East County's Connie Dixon had been hoping to be a part of the administrative team at Gene Witt Elementary School for the past two decades.
When she applied to be an assistant principal at Gene Witt 20 years ago, she fell in love with the school.
“Witt has been my heart school,” Dixon said. “When you walk in, it has that family feeling, even back then. It is a collaborative family of educators who love children. I want to be somewhere that feels like a family. I want to be able to engage with extended family, which (is what) I call our parents.”
Although Dixon wasn’t hired 20 years ago, Myra Russell, the Gene Witt principal at the time and one of Dixon’s heroes, gave her encouraging words.
Twenty years later, Dixon has been named the new principal of Gene Witt Elementary School, replacing David Marshall, who is retiring at the end of the school year.
"I am joining a well-oiled machine," Dixon said after meeting Gene Witt's teachers and staff April 22. “It doesn't need fixing. My job is to go over there and to bring the community and school together tighter than it already is, if that is even possible."
Dixon said she her meeting with Gene Witt's teachers and staff was "warm and authentic."
The current principal at Annie Lucy Williams Elementary School in Parrish, she started there in 2014.
Dixon said it’s time for her to move to a new school.

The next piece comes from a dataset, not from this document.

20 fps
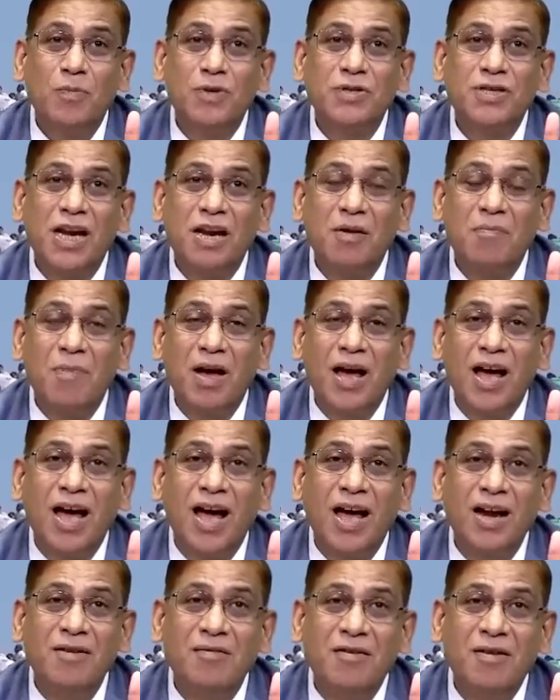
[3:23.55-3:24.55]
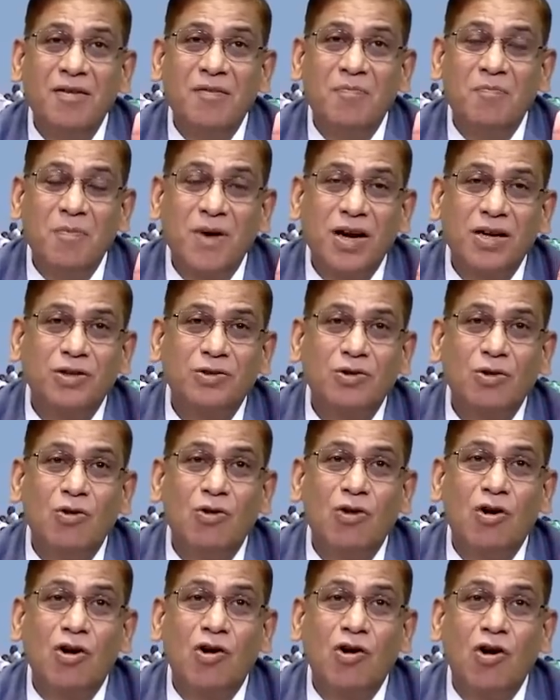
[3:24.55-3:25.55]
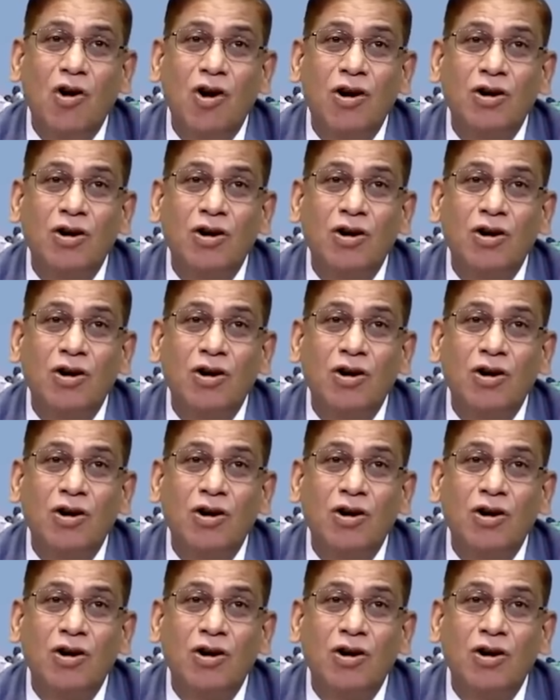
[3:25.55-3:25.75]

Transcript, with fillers: मुसलमान मर्दों और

“My magic wand is just about running dry,” Dixon said. “I think a new leader coming in with some more spark could take this most amazing school to its vision statement. Williams Elementary is meant to be one of the top 100 schools in the state of Florida meeting the academic, social and emotional needs of all students to best prepare them for their future. I’m excited for the next leader here at Williams to do that.”
Dixon uses the adventures she’s had in life to connect with her students and staff members.
“When you empower staff and you let your staff know who you really are, then they’re free to share who they really are with students,” Dixon said. “It’s just a matter of making connections with students. There’s always at least one way to make a connection because kids want to know you care, and kids can sniff out someone who’s inauthentic faster than anything.”
She’s hiked Mount Vesuvius, skydived from 13,500 feet, and scuba dived off the coast of Mexico.
Dixon spends at least six weekends traveling the southeastern part of the country showing horses in competitions. She has loved horses since she was 18 months old as riding and caring for them was a family activity.
She had taken time off from riding, but five years ago her husband, Jack, convinced her to buy a horse again because she was working 80 hours a week.
Dixon competes with Daelan, her horse, in at least six competitions each year.
“Even if you don’t win a ribbon, you’re winning because you’re learning,” Dixon said. “There’s still so much to learn."
Dixon said she knows some students at Gene Witt Elementary School who ride horses, so she can’t wait to talk about horses with them.
“If I can connect to a child in some way and let them know, ‘Hey, you want to jump horses someday, look Ms. Dixon is still doing this,’” Dixon said. “You can do anything you want. There’s that saying that you can grow up and do anything you want, and you really can.”
Dixon said she feels she’s a teacher’s principal because she spent 23 of her 33 years as a teacher before going into administration.
“I went on a lot of interviews 20 years ago, and it was not 'no,' it was just 'not yet,'” Dixon said. “I decided when I did become a principal, I was going to work hard for children and be as incredible as I could be for them. I started pondering about the word incredible. The only way to be incredible is to be credible, and so spending 23 years in the classroom allowed me to build credibility.”